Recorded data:
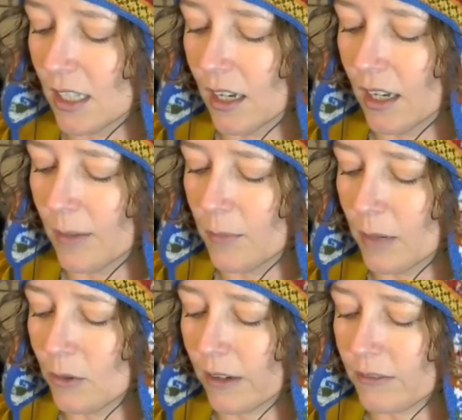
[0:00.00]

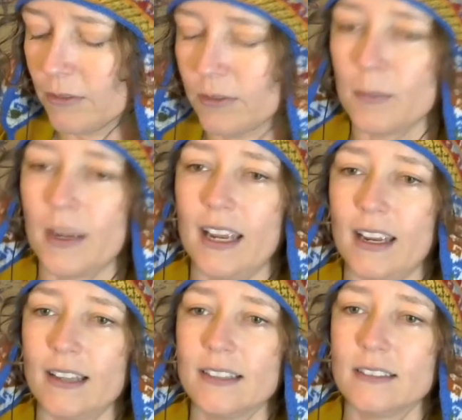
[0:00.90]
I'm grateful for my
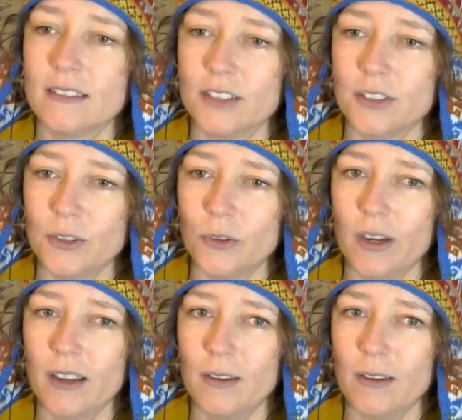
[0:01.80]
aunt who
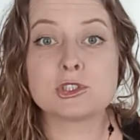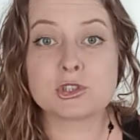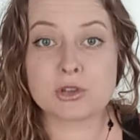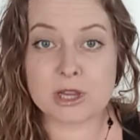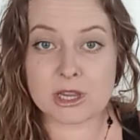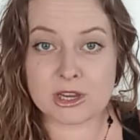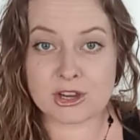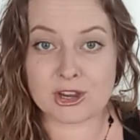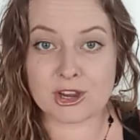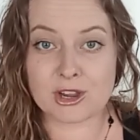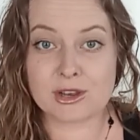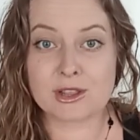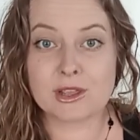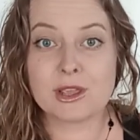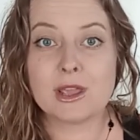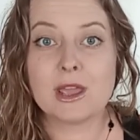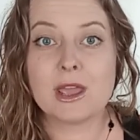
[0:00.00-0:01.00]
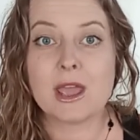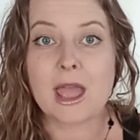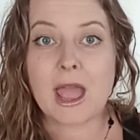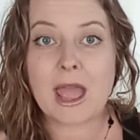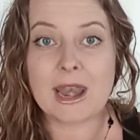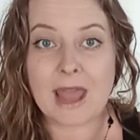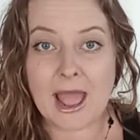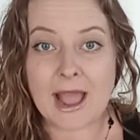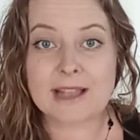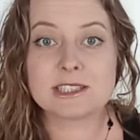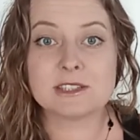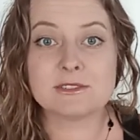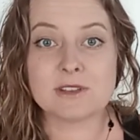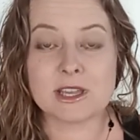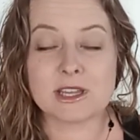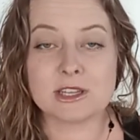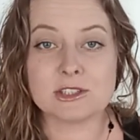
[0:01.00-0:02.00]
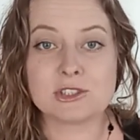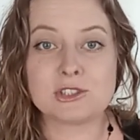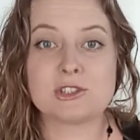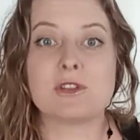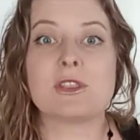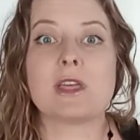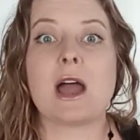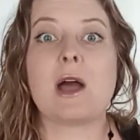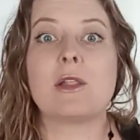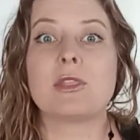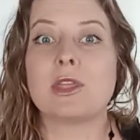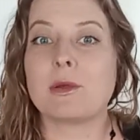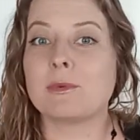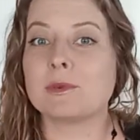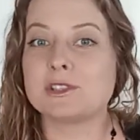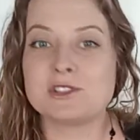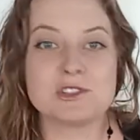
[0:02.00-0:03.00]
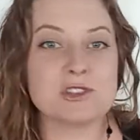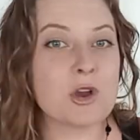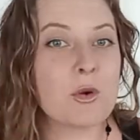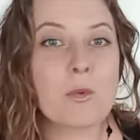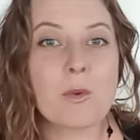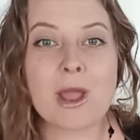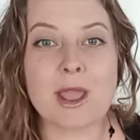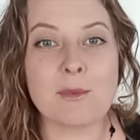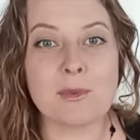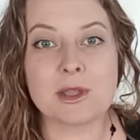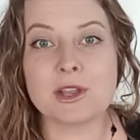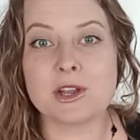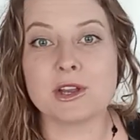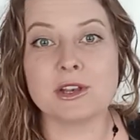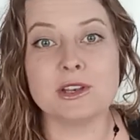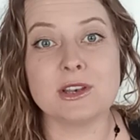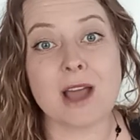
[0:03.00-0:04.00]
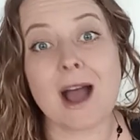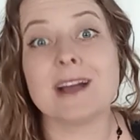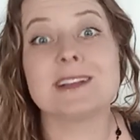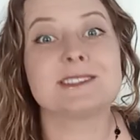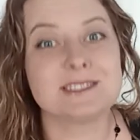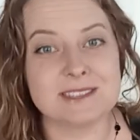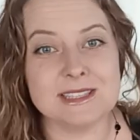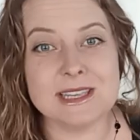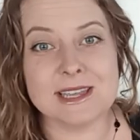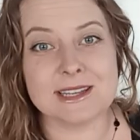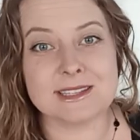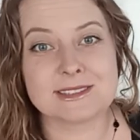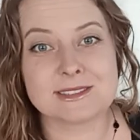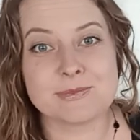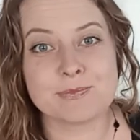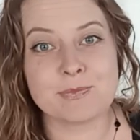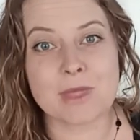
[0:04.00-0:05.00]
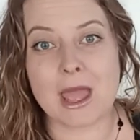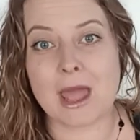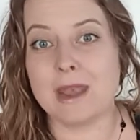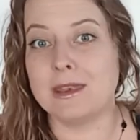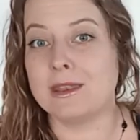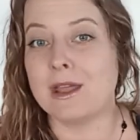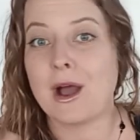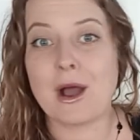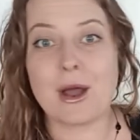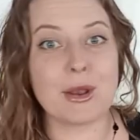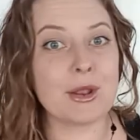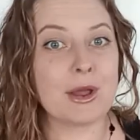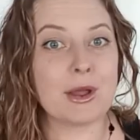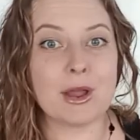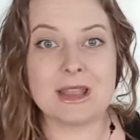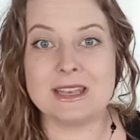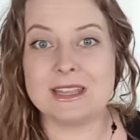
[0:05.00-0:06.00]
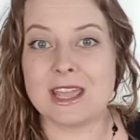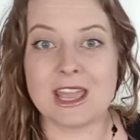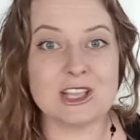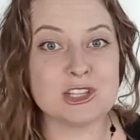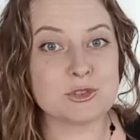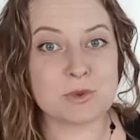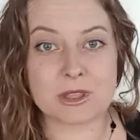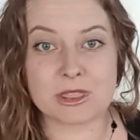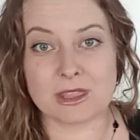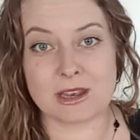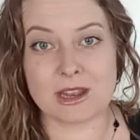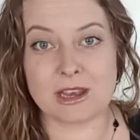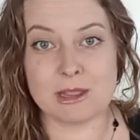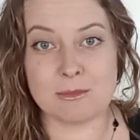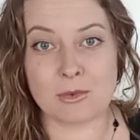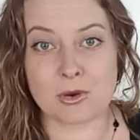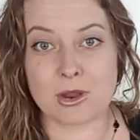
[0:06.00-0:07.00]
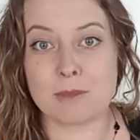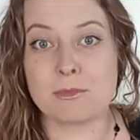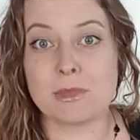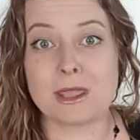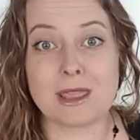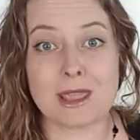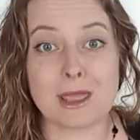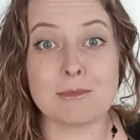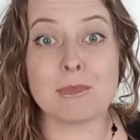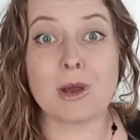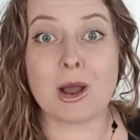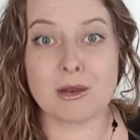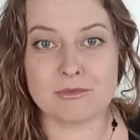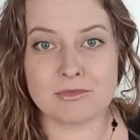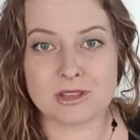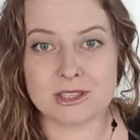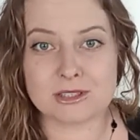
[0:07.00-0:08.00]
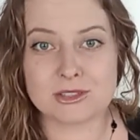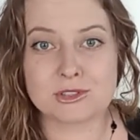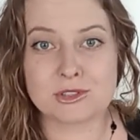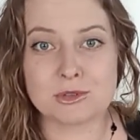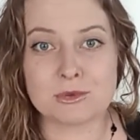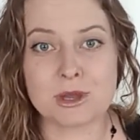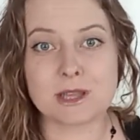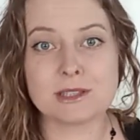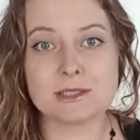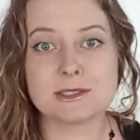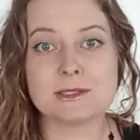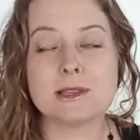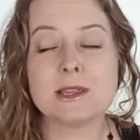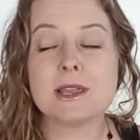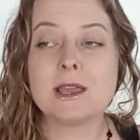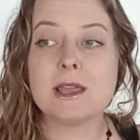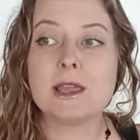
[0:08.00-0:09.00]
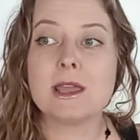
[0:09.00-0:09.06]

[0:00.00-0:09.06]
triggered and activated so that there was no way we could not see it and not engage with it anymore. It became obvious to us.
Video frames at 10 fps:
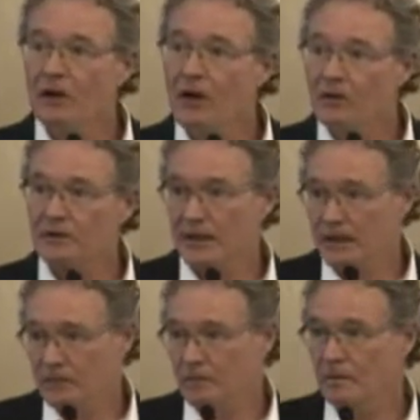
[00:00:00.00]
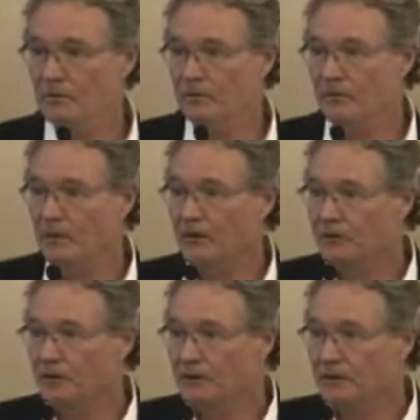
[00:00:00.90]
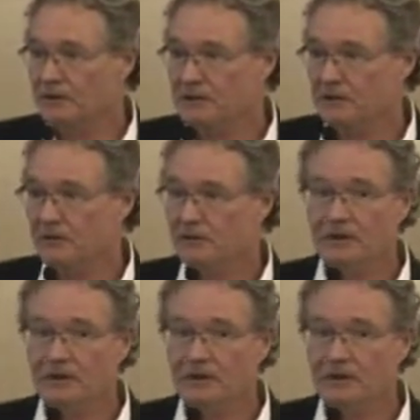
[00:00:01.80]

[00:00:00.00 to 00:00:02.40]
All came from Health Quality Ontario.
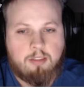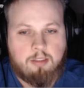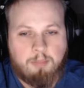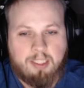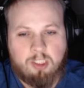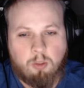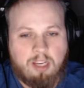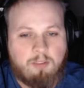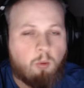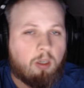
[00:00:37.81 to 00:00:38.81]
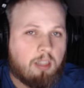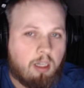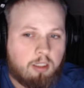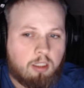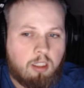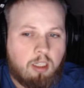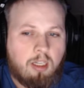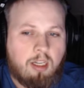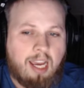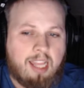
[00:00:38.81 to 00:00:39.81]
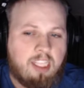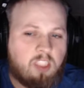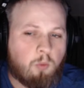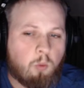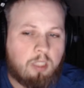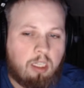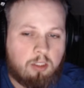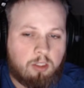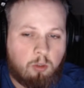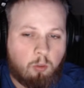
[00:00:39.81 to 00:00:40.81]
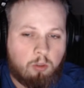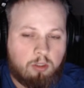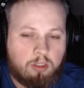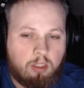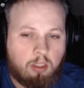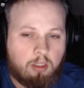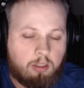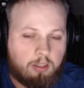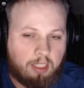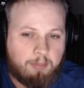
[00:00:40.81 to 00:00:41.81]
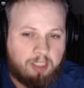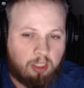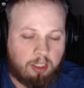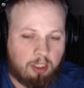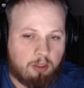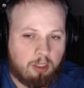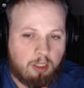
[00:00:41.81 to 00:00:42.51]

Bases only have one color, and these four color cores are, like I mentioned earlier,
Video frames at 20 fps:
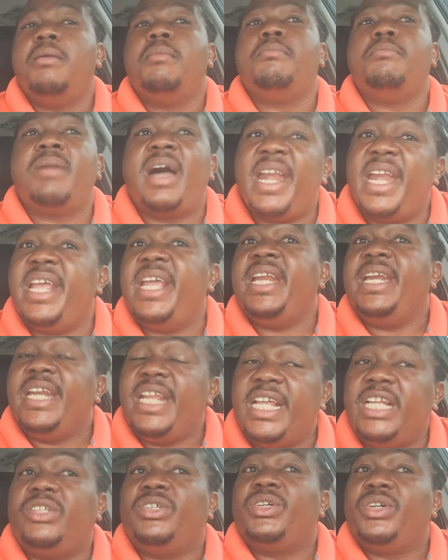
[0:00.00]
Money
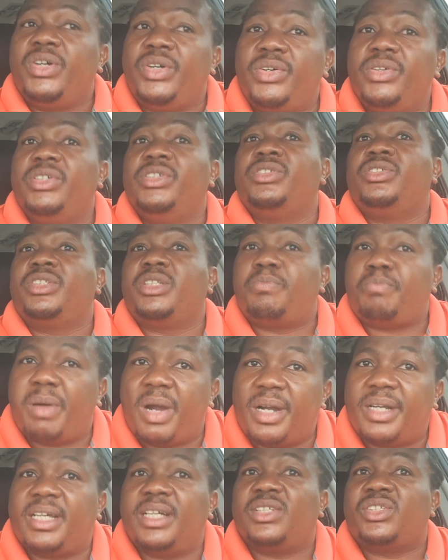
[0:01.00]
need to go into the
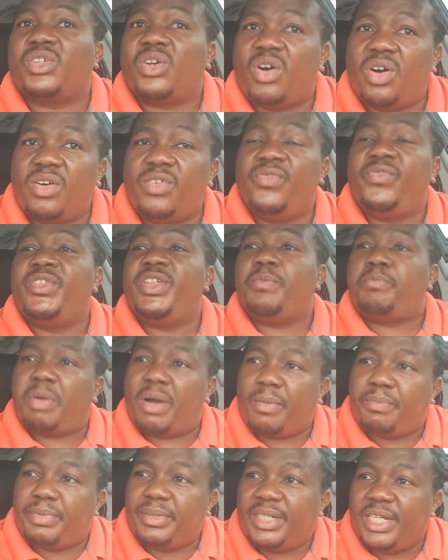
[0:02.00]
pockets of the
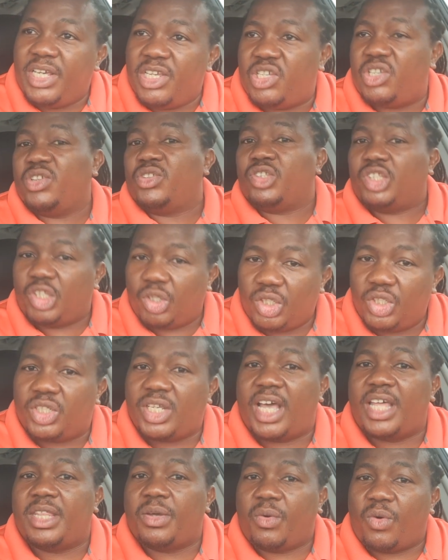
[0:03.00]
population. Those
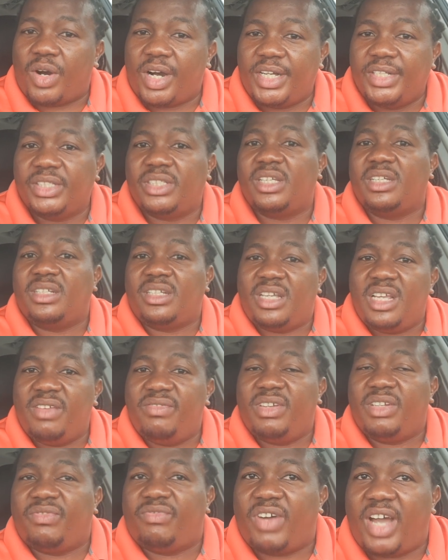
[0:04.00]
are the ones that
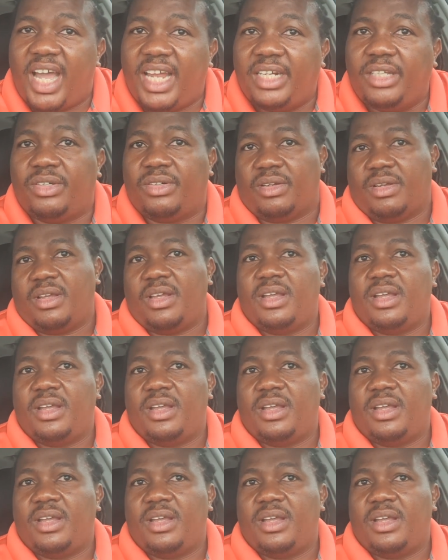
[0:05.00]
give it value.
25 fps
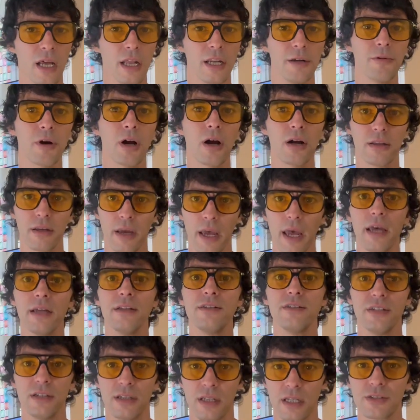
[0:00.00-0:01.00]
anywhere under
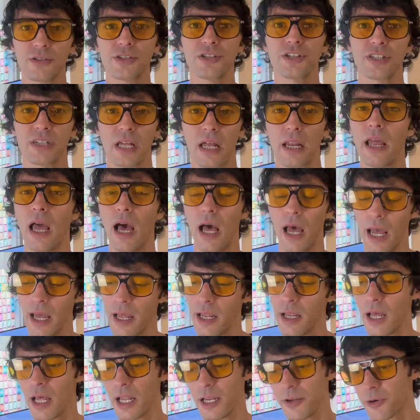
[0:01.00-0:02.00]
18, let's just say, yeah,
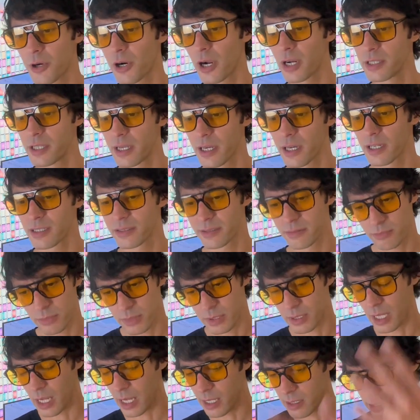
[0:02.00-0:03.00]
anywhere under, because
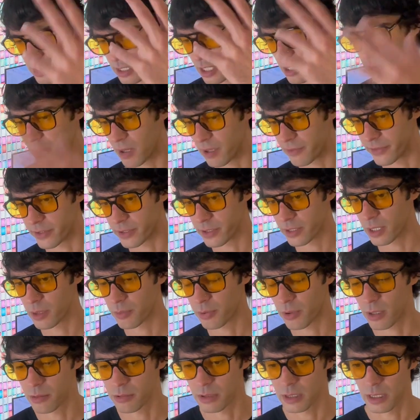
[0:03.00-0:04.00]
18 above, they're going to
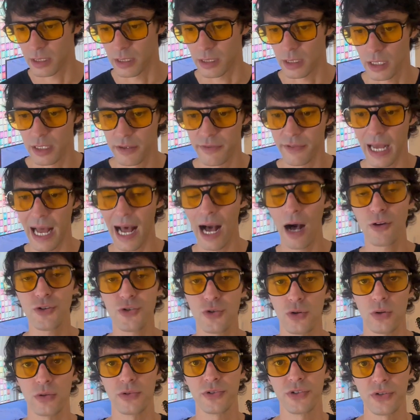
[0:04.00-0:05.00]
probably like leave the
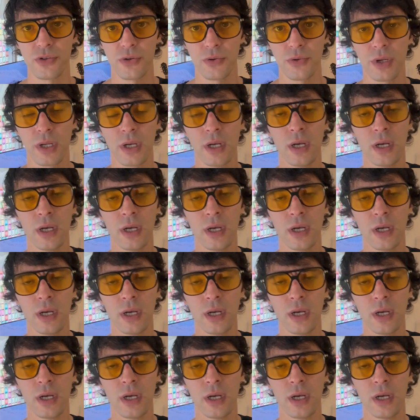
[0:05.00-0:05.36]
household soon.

**Work to complete**
Say the number of lines above that include "frames", and only that.

**Written answer**
2